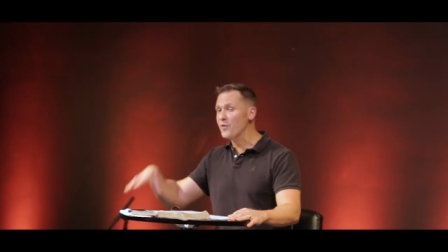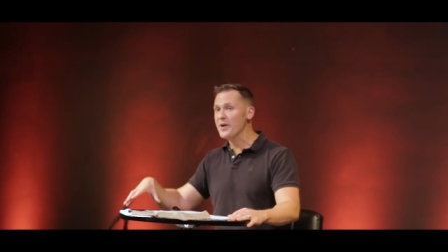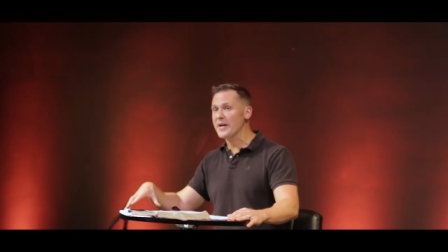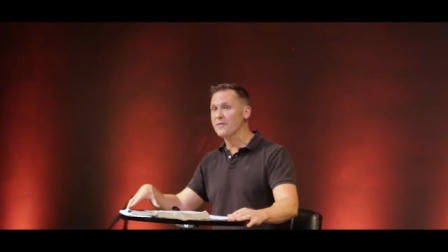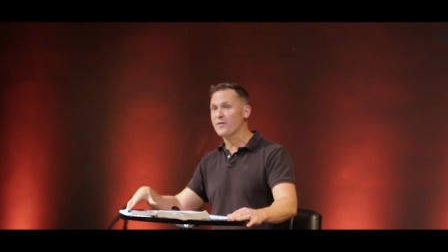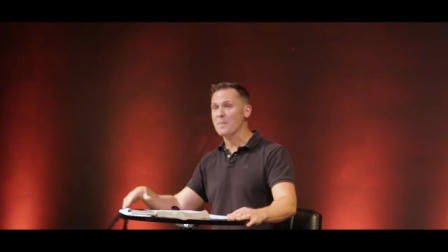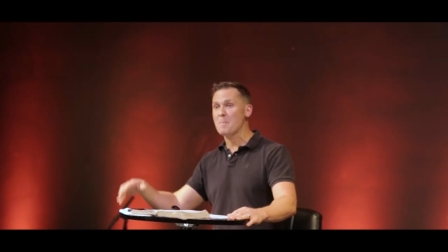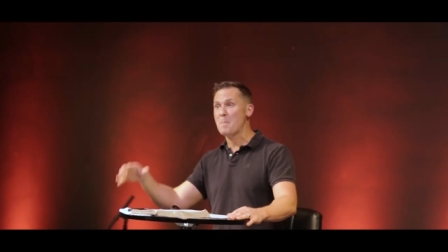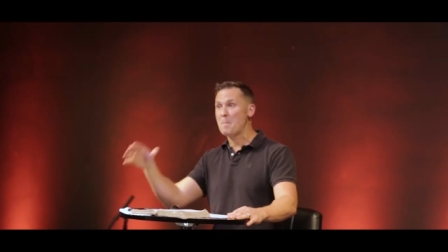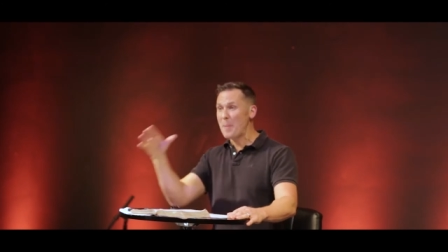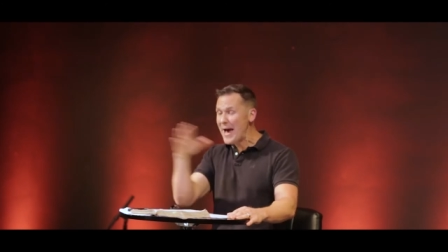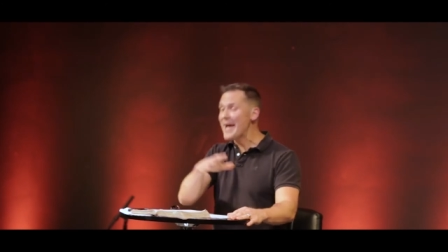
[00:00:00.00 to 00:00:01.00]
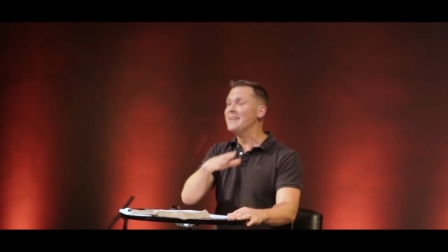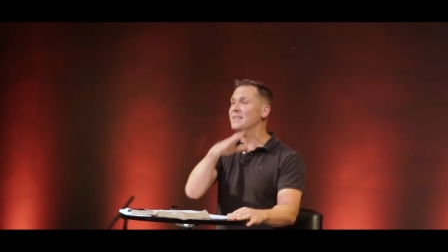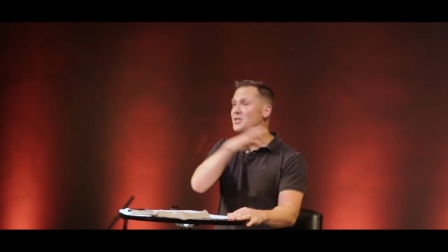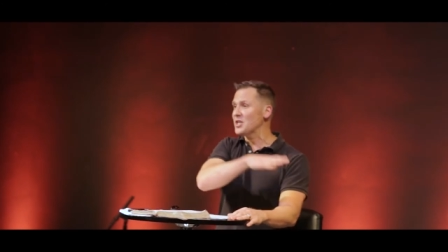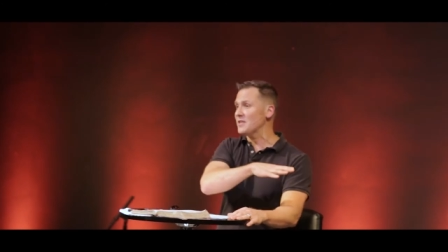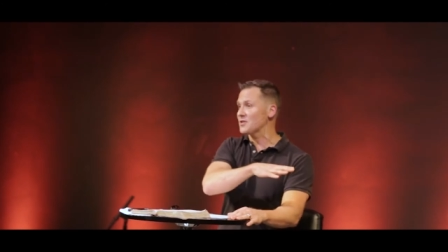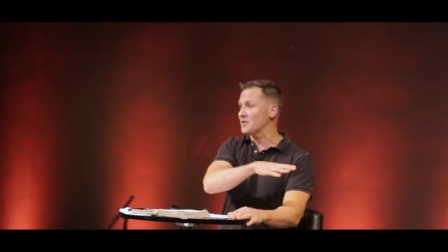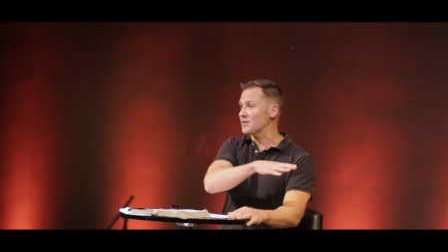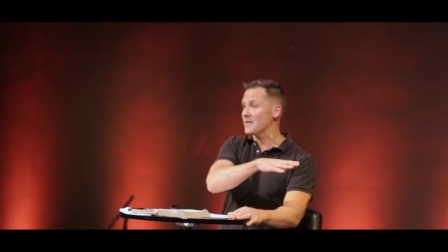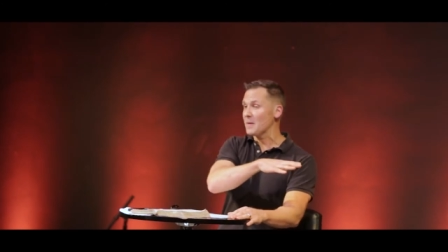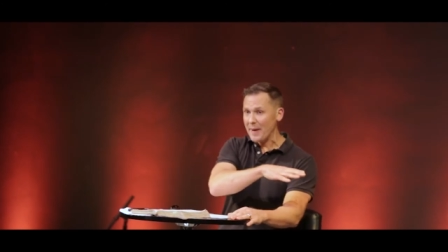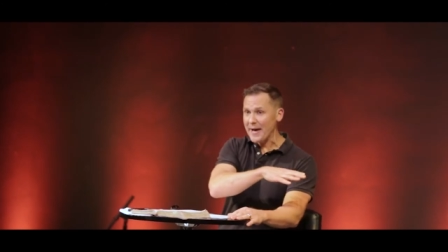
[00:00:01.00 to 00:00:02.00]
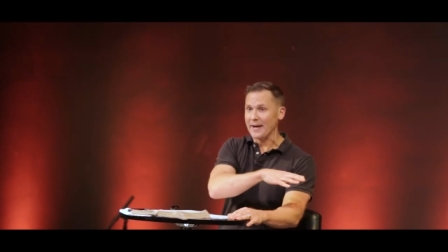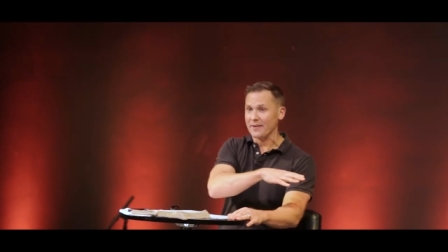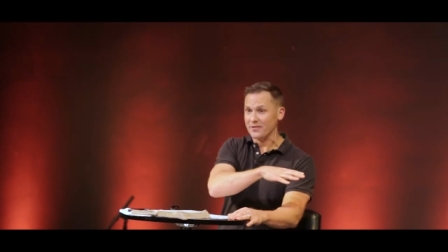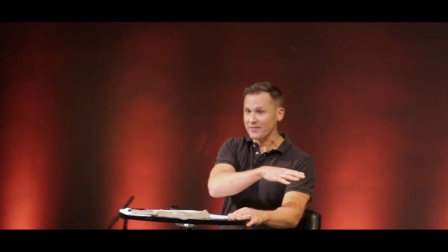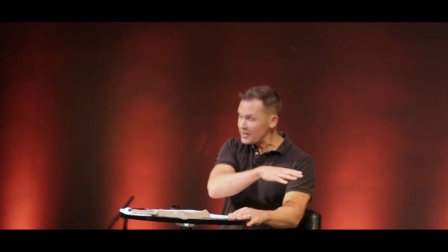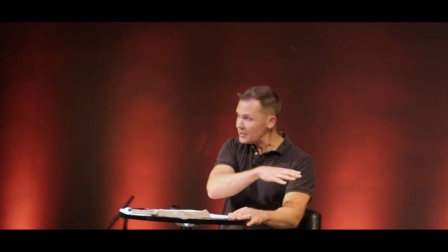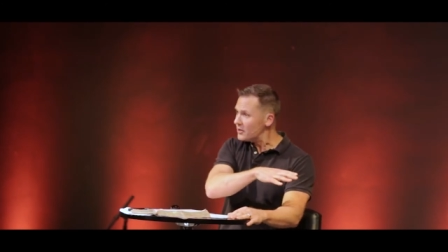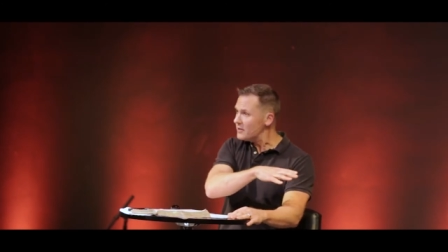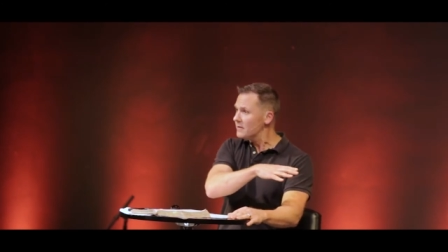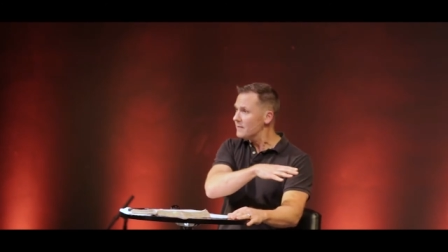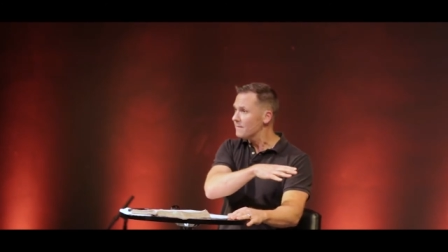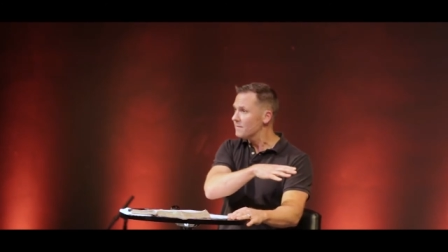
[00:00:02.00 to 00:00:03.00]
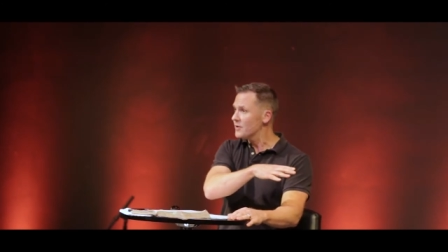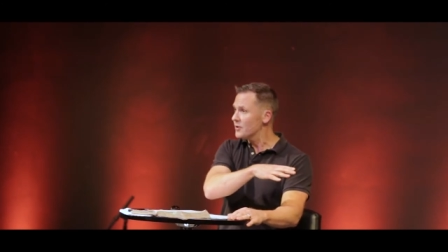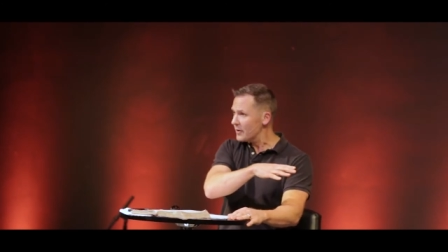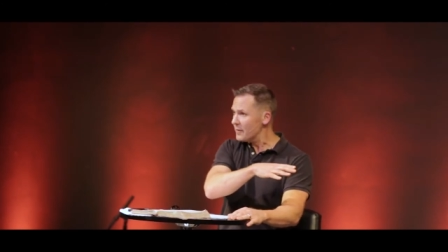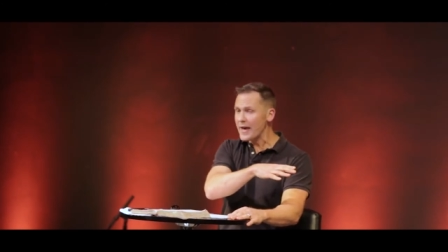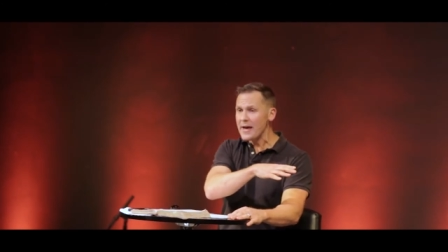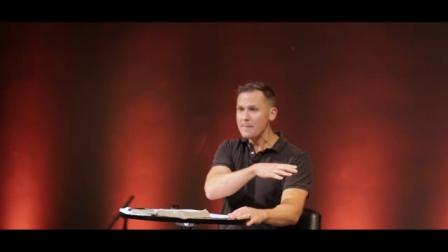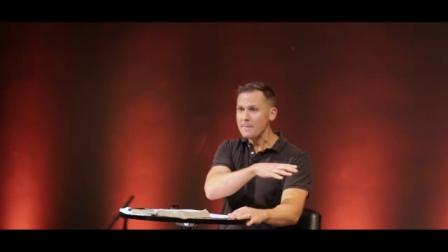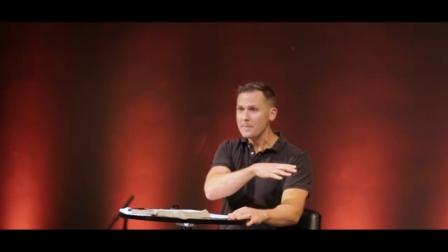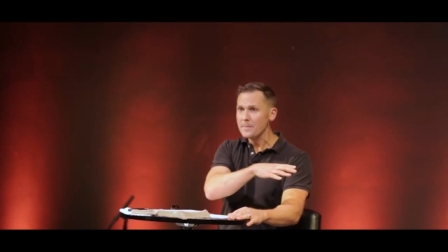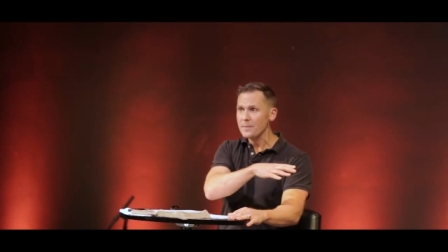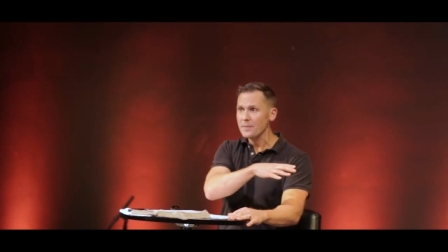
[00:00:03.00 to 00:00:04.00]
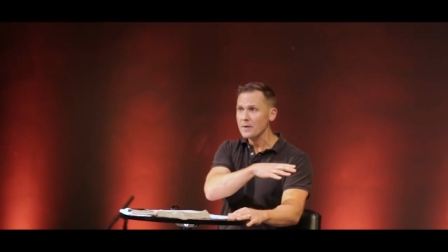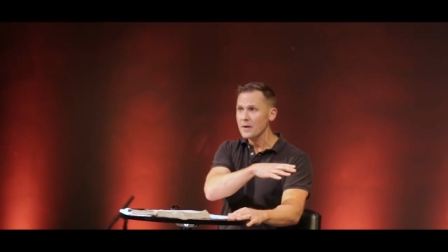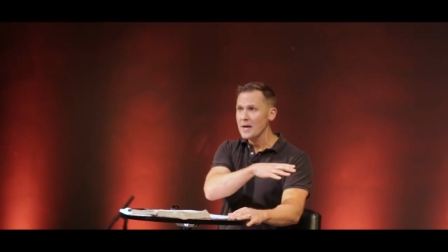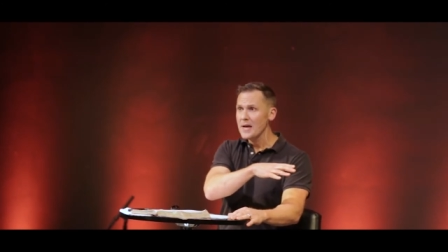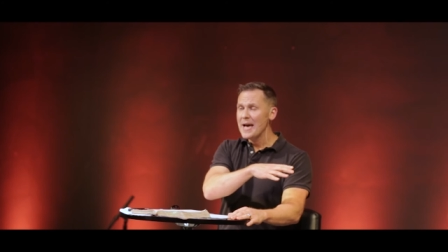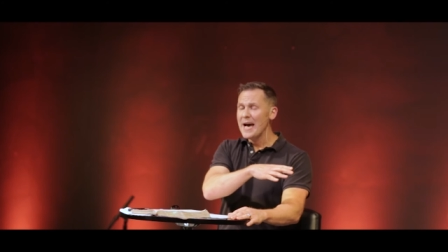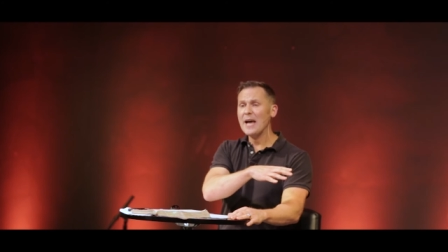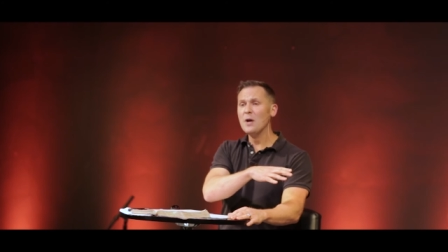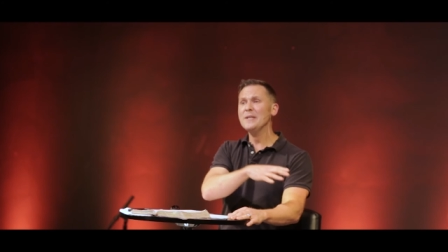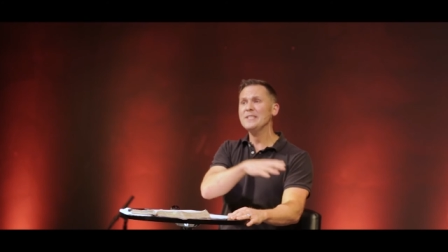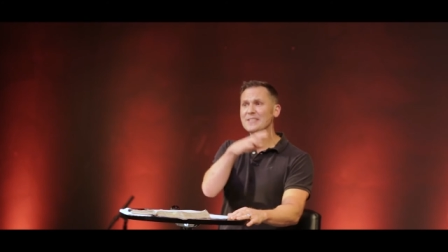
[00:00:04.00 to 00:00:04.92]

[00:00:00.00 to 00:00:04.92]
free from bad decisions in the past. Is that good? You agree with that? How do we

PROBLEM DESCRIPTION: The line with "[00:00:01.00 to 00:00:02.00]" marks the start, and the last line of the material marks the end. Reproduce exactly those two lines and every line between them, without the pictures.

RESULT OF THE EXERCISE:
[00:00:01.00 to 00:00:02.00]
[00:00:02.00 to 00:00:03.00]
[00:00:03.00 to 00:00:04.00]
[00:00:04.00 to 00:00:04.92]

[00:00:00.00 to 00:00:04.92]
free from bad decisions in the past. Is that good? You agree with that? How do we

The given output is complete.